* **What you have to do**
When you copy the records, keep every word exact and leave the pictures out.

* **Stored data**
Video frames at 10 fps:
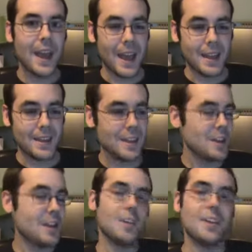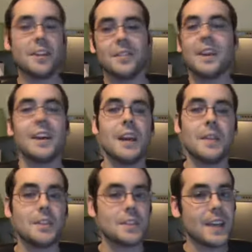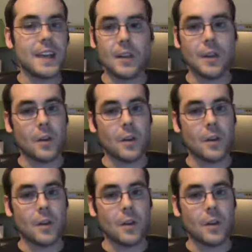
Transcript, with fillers: And it, you just take a look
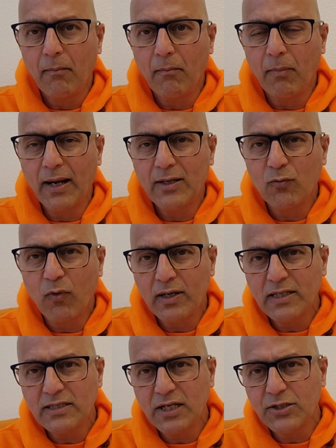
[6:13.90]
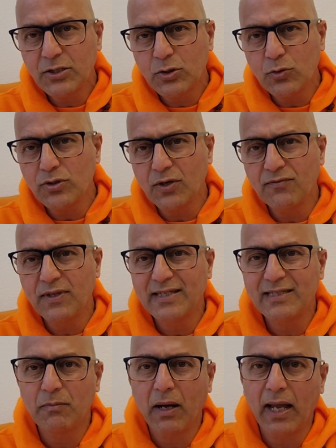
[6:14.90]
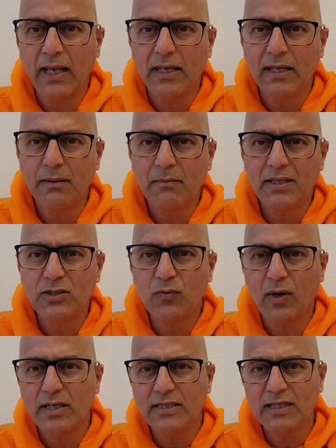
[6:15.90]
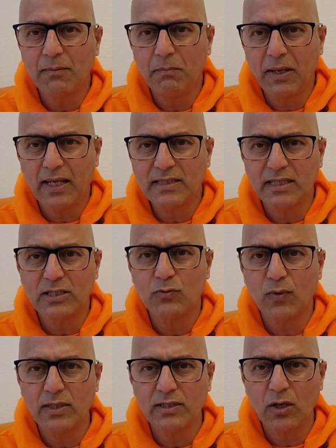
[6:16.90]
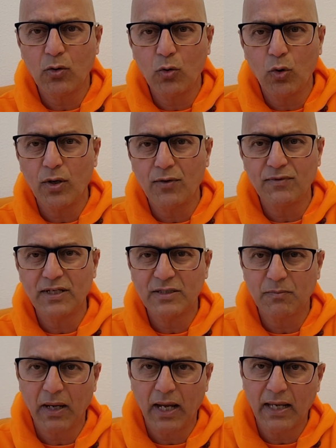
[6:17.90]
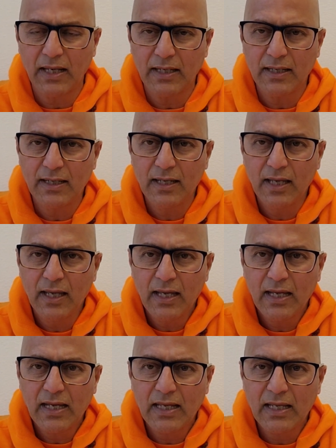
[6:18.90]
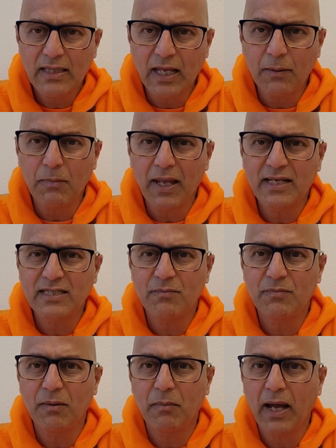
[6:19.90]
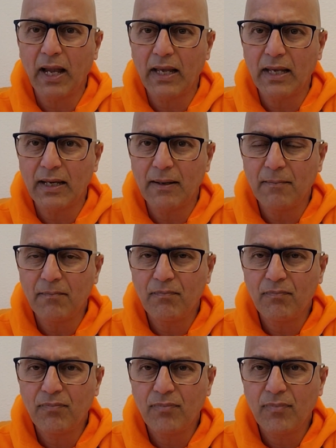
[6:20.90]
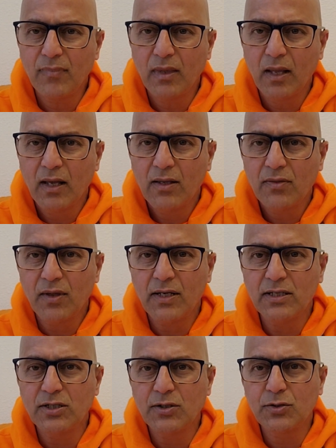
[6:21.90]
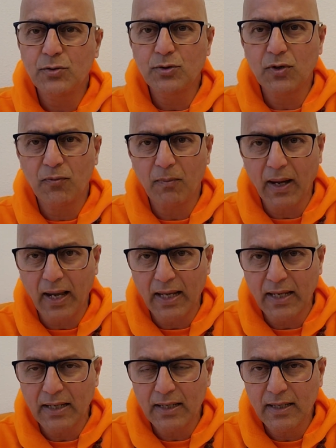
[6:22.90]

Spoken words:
But what is the truth of this mind? Means what is the basis, what is the core of this mind that makes up the mind? That is the truth of mind.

* **Solved exercise**
Video frames at 10 fps:
Transcript, with fillers: And it, you just take a look
[6:13.90]
[6:14.90]
[6:15.90]
[6:16.90]
[6:17.90]
[6:18.90]
[6:19.90]
[6:20.90]
[6:21.90]
[6:22.90]

Spoken words:
But what is the truth of this mind? Means what is the basis, what is the core of this mind that makes up the mind? That is the truth of mind.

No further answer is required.